Description of the task :: Leave the pictures out, and repeat exactly every line from the one with "Lip reading: can be mapped onto V2, right?" through the end of the data below.

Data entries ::

■ ■ ■ ■ ■ ■ ■

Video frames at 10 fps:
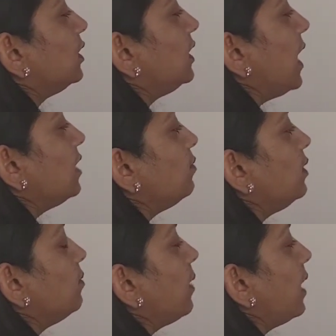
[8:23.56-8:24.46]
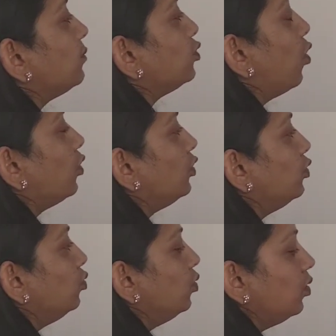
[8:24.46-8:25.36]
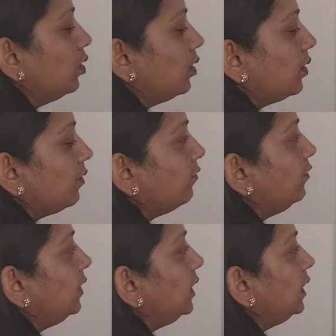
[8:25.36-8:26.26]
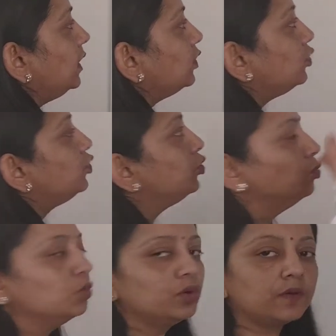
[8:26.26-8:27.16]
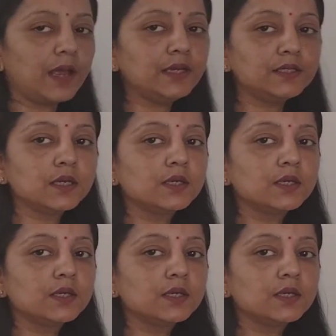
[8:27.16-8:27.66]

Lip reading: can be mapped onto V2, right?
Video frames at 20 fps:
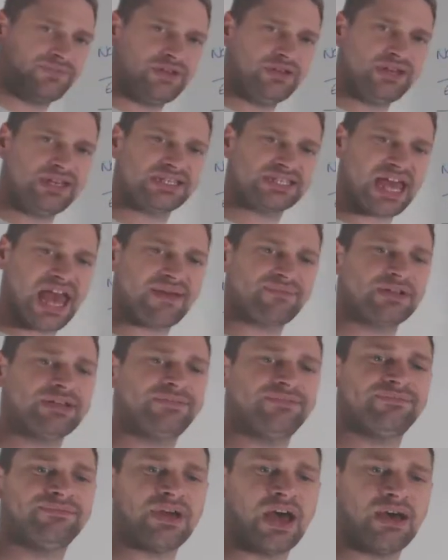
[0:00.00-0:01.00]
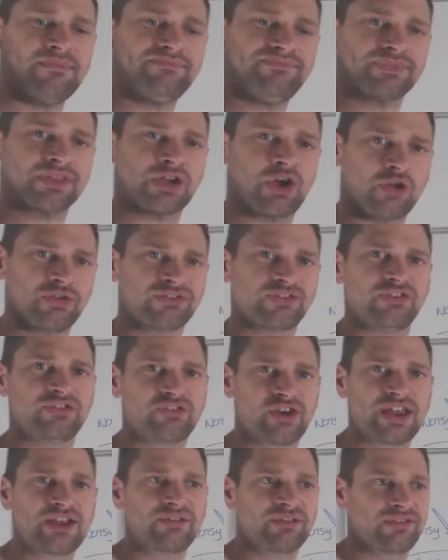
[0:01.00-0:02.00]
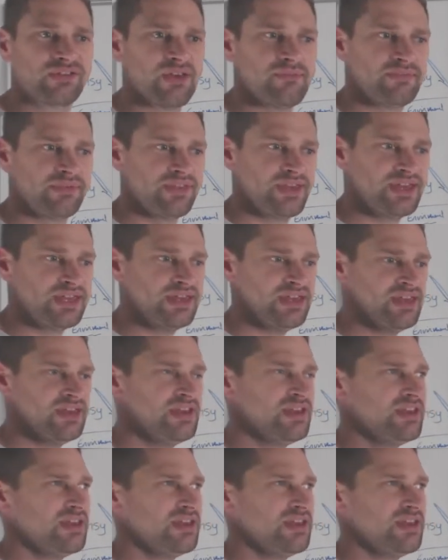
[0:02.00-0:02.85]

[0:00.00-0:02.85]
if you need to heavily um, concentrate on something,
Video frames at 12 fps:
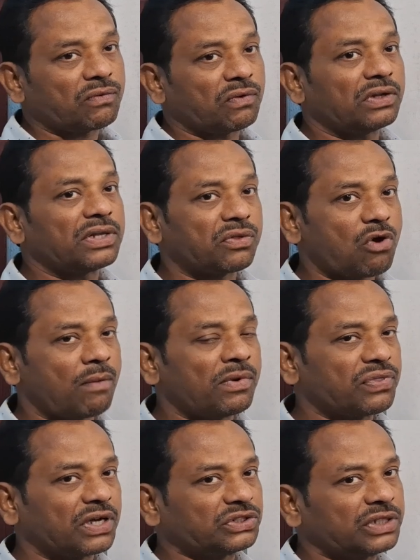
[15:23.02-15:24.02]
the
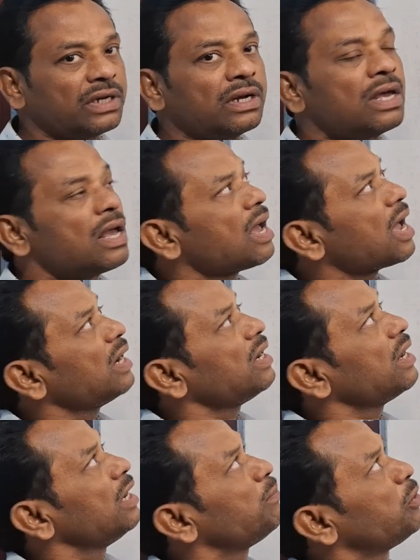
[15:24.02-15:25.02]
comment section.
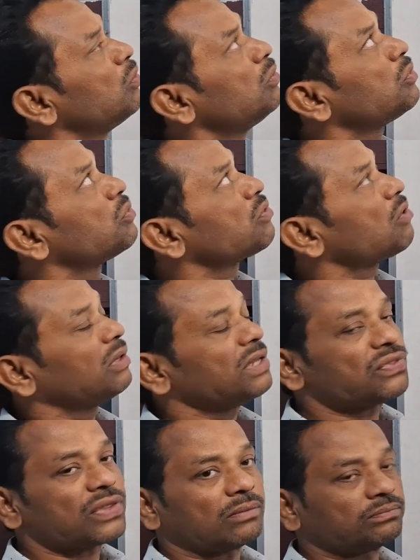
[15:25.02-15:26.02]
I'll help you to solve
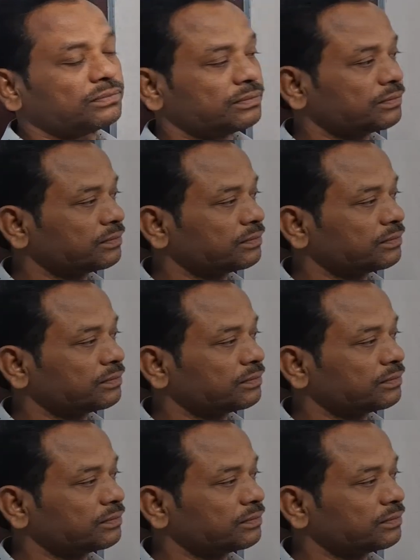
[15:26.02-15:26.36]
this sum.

■ ■ ■ ■ ■ ■ ■

Expected answer ::
Lip reading: can be mapped onto V2, right?
Video frames at 20 fps:
[0:00.00-0:01.00]
[0:01.00-0:02.00]
[0:02.00-0:02.85]

[0:00.00-0:02.85]
if you need to heavily um, concentrate on something,
Video frames at 12 fps:
[15:23.02-15:24.02]
the
[15:24.02-15:25.02]
comment section.
[15:25.02-15:26.02]
I'll help you to solve
[15:26.02-15:26.36]
this sum.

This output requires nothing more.